Choosing Your Stack: Part 1

Ah yes. The question that plagues every developer looking to break into the Web App development field. A question that I have had to ask myself recently as well. Everyone knows there's a million frameworks out there that will lead you down a particular path. Some are all encompassing stacks, like MEAN, and of course you can mix and match your own. But how the heck are you supposed to choose between Ember, Backbone, Angular, or Laravel or the countless thousand other frameworks that exist.

Through the next few posts, I'm going to walk you through the process that lead to the team I work with to choose our stack.

Choosing Your Projects

The first and clearly most important step to this process is choosing which types of projects you want to work on. Are they single page apps? Or as the Wikipedia page puts it...

...a web application or web site that fits on a single web page with the goal of providing a more fluid user experience akin to a desktop application.

Or are you looking to build apps that adhere to the MVC (Model - View - Controller) principle, again, defined by Wikipedia as...

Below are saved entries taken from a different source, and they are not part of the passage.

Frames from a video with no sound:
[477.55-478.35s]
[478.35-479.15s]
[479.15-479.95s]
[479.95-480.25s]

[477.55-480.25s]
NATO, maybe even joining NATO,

...a software architectural pattern for implementing user interfaces. It divides a given software application into three interconnected parts, so as to separate internal representations of information from the ways that information is presented to or accepted from the user

The team I am working with landed on the single page app approach. After further research we established that this title of "single page" does not directly translate to a literal one page application, but actually describes an app that uses AJAX and api calls to render page content fluidly without a page load. Thus giving the illusion of a "single page" application.

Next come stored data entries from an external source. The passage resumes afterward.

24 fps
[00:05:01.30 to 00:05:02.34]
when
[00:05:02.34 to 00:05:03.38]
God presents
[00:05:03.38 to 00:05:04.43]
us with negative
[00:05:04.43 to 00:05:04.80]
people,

So far so good, we've established what type of apps we want to build. Currently we are in the phase of choosing actual tools to help us build the thing we want. I don't have too much more info at the moment, but let me show you the tools we are looking into.

Obviously some of these are front end, others are backend. We are looking at all of these options and how they pair together. Each has their pros and cons but at the moment we need to figure out what set of tools will not only be most effective for the project, but we need to also figure out which tools play to the skills we currently have. Zenman is primarily a WordPress shop. That being said we have a pretty solid understanding of PHP, which makes us lean towards utilizing symfony as a the backend framework. We are still in the process but I think we have a good start. Updates to come as they develop.